A Phase 2 clinical study set out to determine whether prexigebersen, alongside decitabine and venetoclax, would be effective in treating and stopping the progression of a rare cancer of the blood and bone marrow called acute myeloid leukemia (AML). In AML, the bone marrow produces abnormal platelets, red blood cells, and white blood cells called myeloblasts. As these crowd healthy blood cells out of the bone marrow, it creates a number of health issues and leads to symptoms like fever, bone pain, lethargy, pale skin, easy and unusual bruising and bleeding, shortness of breath, and frequent infections.

Right now, AML may be treated with remission induction therapy, chemotherapy, Trisenox and ATRA, and stem cell transplants. But continued research is necessary: first because some individuals do not respond well to treatment, and second to identify therapies that could fill unmet needs or increase how effective treatment is.

According to a news release from biotechnology company Bio-Path Holdings, Inc. (“Bio-Path”), the company found that prexigebersen could bring benefits to the treatment landscape. Prexigebersen, which has received Orphan Drug designation in both the United States and European Union, is described as:

a neutral-charge, liposome-incorporated antisense drug designed to inhibit protein synthesis of Grb2 (growth factor receptor bound protein 2), [which] plays an essential role in cancer progression via the RAS activation pathway. Inhibition of Grb2 by prexigebersen represents a significant advance in treating cancers with activated tyrosine kinases using a target not druggable with small molecule inhibitors.

A Phase 2 Study: Evaluating Prexigebersen for AML

The interim data analysis comes from Stage 2 of the Phase 2 clinical trial. Participants were split into three separate cohorts. The first consisted of people whose cancer was newly diagnosed; they received a combination of prexigebersen, decitabine, and venetoclax. In the second cohort, which consisted of people whose condition was relapsed or refractory, treatment involved prexigebersen, decitabine, and venetoclax. Finally, the third cohort consisted of individuals with relapsed or refractory AML who could not use venetoclax. As a result, their treatment only included prexigebersen and decitabine. Through this, the researchers hoped to identify whether adding prexigebersen to these treatments contributed to better patient responses. The efficacy results being reported on today focus on Cohorts 1 and 2.

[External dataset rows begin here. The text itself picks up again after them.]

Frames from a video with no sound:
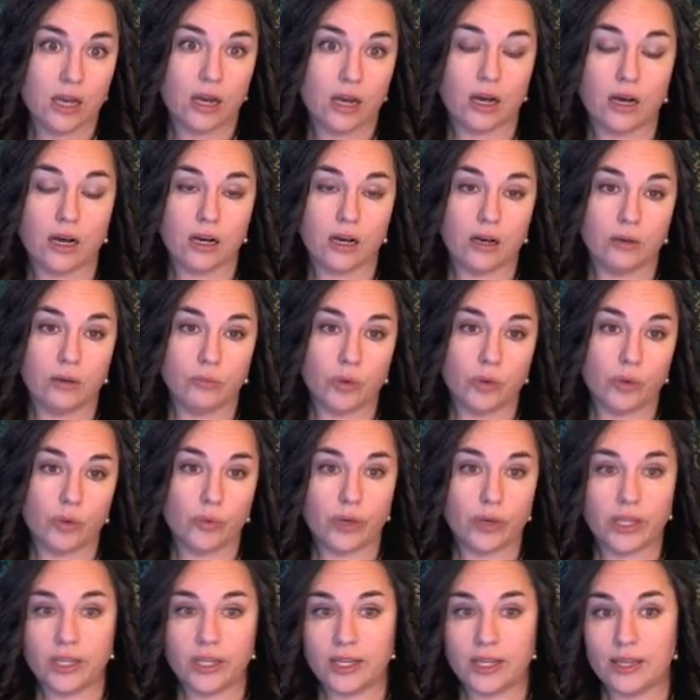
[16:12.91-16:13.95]

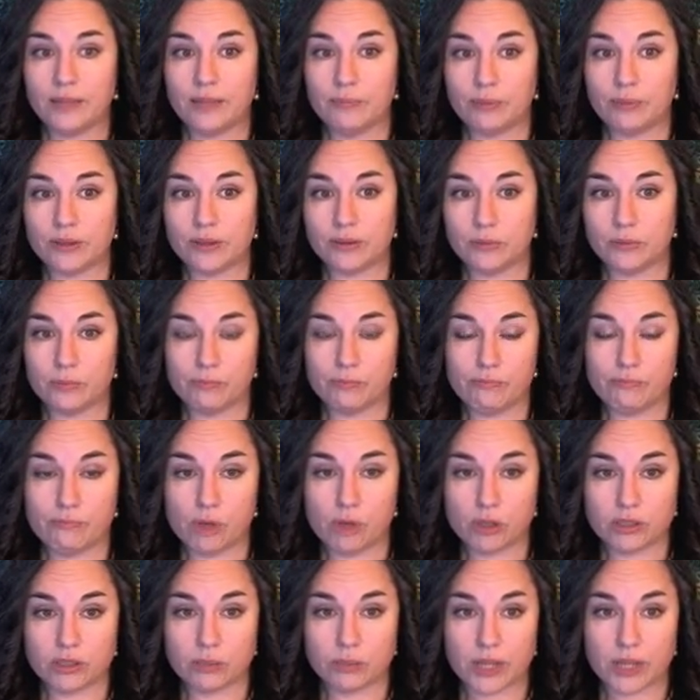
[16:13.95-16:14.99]
when it
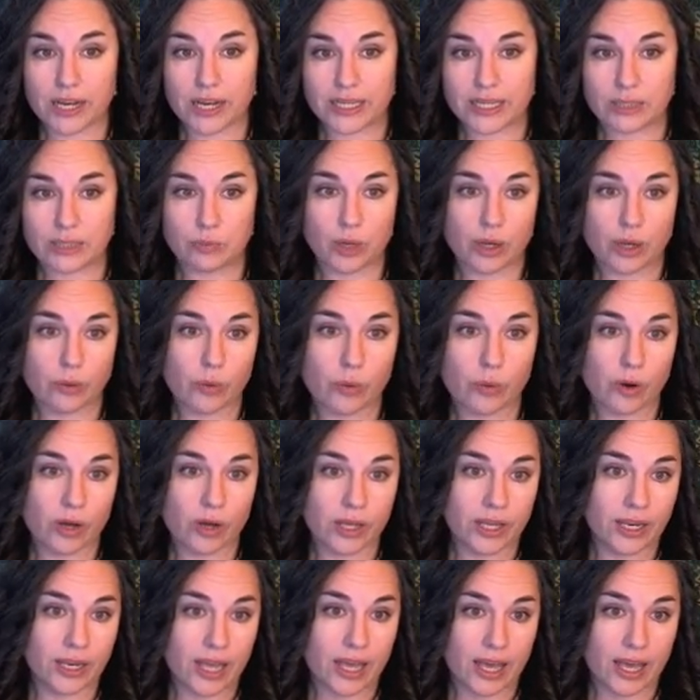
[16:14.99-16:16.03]
multiplies by
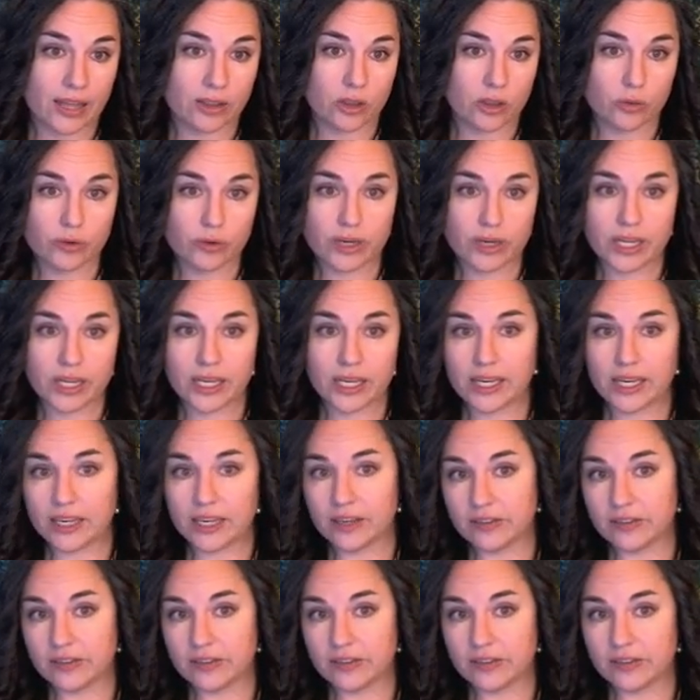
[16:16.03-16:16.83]
1 and 3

Analyzing study results found prexigebersen to be safe and well-tolerated. Although side effects did occur, the researchers report that these side effects are similar to what is seen from other AML treatments. In terms of efficacy, 86% of people in Cohort 1 and 57% of people in Cohort 2 achieved complete remission, which means that there were no clinical signs of cancer. 14% and 22% respectively also had a partial response, making the total response 100% and 93% in the two groups. Given that only 62% of newly diagnosed patients and 21% of those with relapsed/refractory AML typically achieve complete remission on decitabine and venetoclax, the responses seen within this study were significantly higher.